July 15, 2012 - 1:04 am
Foreclosures in Nevada have virtually ceased in recent months – but not because the number of delinquent mortgages has fallen sharply.
Instead, most people in the banking, mortgage and real estate industries cite Assembly Bill 284, passed by the 2011 Legislature, as the reason for the severe decline.
The law, championed by Nevada Attorney General Catherine Cortez Masto, was a high-profile attempt to finger banks for improperly processing foreclosure documents. In response, the banks now take much longer – and are much more reluctant – to proceed against those in default.
Ms. Masto wasn’t backing down last week, defending the law as a panelist at a Las Vegas conference sponsored by the National Association of Hispanic Real Estate Professionals. “It’s a changing environment right now, and repealing [AB]284 is not going to change that environment,” she said.
Indeed, repeal of the measure is highly unlikely barring a major change in the makeup of the Legislature. But lawmakers should at least re-examine whether their meddling reaped the intended results.
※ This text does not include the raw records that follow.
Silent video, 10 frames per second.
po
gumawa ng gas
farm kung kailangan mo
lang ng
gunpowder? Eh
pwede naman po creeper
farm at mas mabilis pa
A Reuters report last month suggested that anti-foreclosure laws – such as Nevada’s AB284 – are actually extending the real estate slump by delaying the inevitable and stretching out the time it takes to get delinquent properties back on the market. This theory make eminent sense.
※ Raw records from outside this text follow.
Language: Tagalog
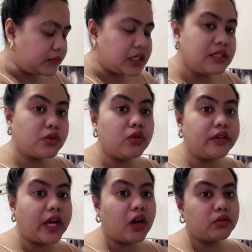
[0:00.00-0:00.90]
school
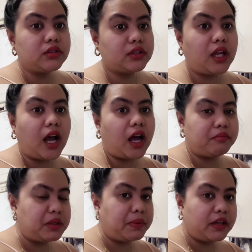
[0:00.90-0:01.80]
daw, uh,
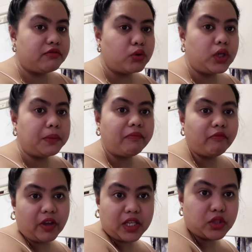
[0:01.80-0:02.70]
hindi pa rin fully
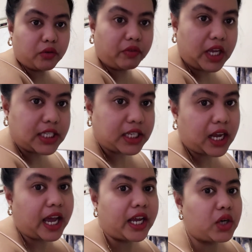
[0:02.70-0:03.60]
face-to-face -face
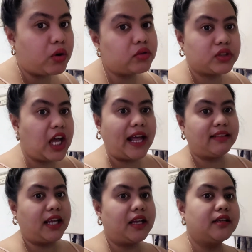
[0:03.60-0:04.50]
gaya nung
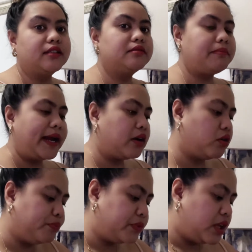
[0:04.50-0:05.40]
dati.
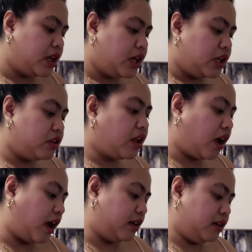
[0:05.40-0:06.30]
Pero, yun na
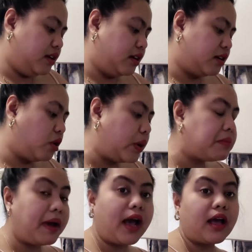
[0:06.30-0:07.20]
nga, going
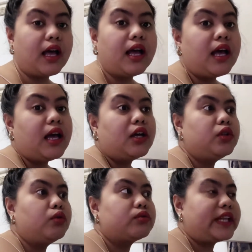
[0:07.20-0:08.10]
back,
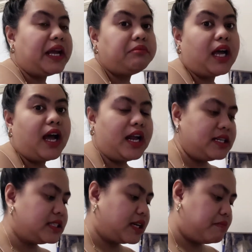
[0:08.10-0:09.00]
nung time na
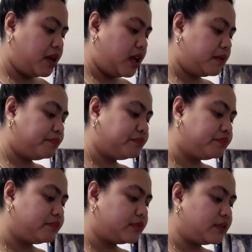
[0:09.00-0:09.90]
aalis kami,
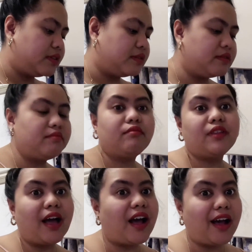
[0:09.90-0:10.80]

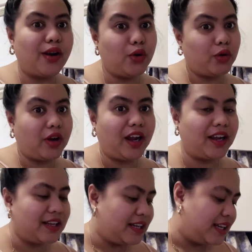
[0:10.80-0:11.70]
nakakaloka
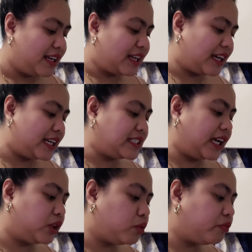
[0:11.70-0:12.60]
kasi
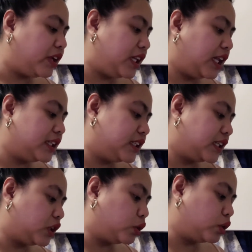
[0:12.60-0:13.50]
itong Finland na
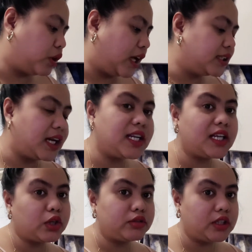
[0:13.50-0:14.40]
to, ang
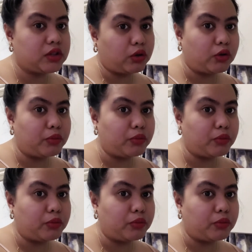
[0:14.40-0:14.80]
training ko dito,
And it’s worth noting that for all the political grandstanding about “unscrupulous banks” and “robo-signing,” there were precious few – if any – victims produced who were current on their mortgages yet were mistakenly foreclosed upon by overzealous lenders. In fact, the law has made it easier for many people to simply ignore their contractual obligations, allowing them to direct their monthly payments to other pursuits, making those who struggle to stay current on their mortgages during this economic slump look like suckers.
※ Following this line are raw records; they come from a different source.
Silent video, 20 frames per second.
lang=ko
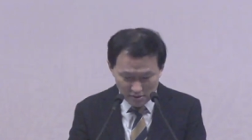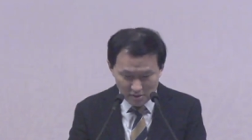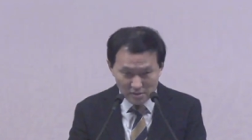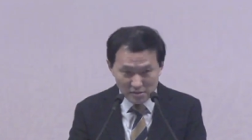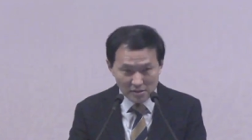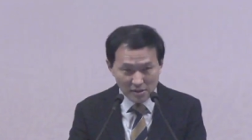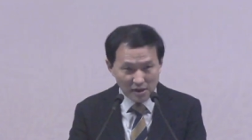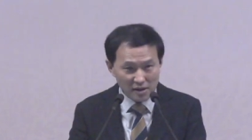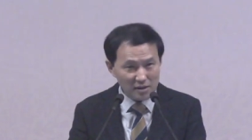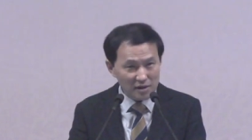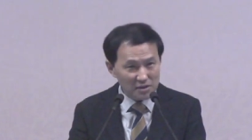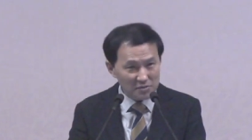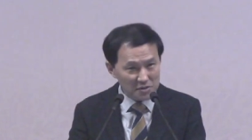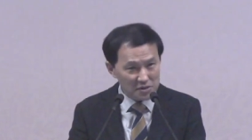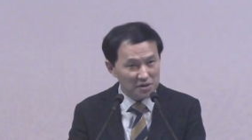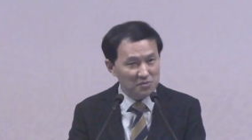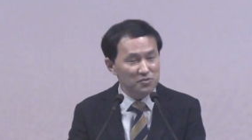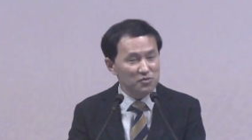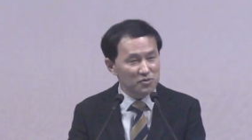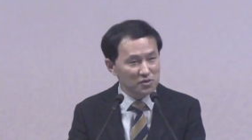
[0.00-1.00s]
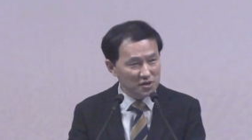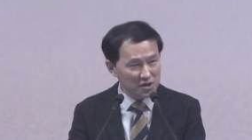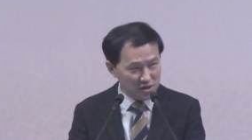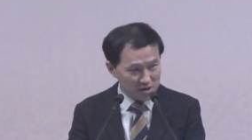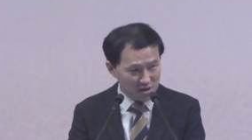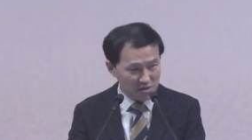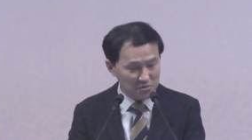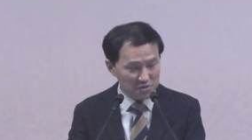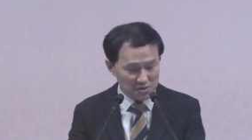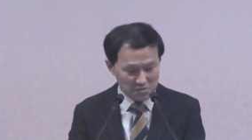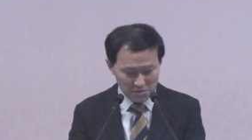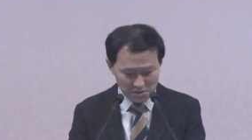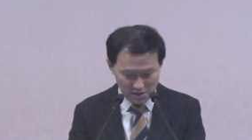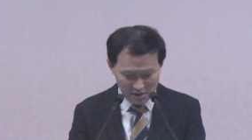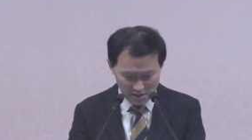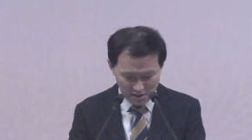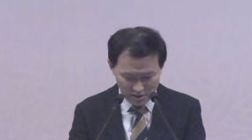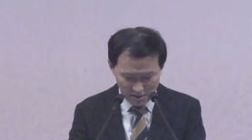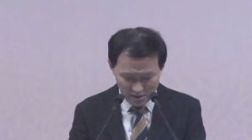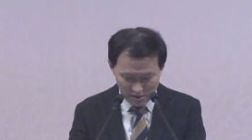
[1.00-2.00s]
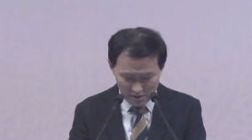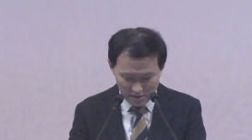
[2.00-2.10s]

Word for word: 어, 하나님이 집중을 시켜버립니다.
The Reuters report quoted a Las Vegas bankruptcy attorney who called AB284 a “mockery” and said, “I am now turning down clients every day who I know have no intention of ever trying to pay their mortgage. They just want to stay in their homes for free. And that is a bad situation for everyone, lenders and homeowners.”
Encouraging banks to work with those in default or to accelerate short sales is a good idea. The faster the inventory of delinquent properties can be stabilized, the quicker the local real estate market will recover. But any law that intimidates lenders into backing off necessary foreclosures is bound to have unintended negative consequences for everybody involved – and the community.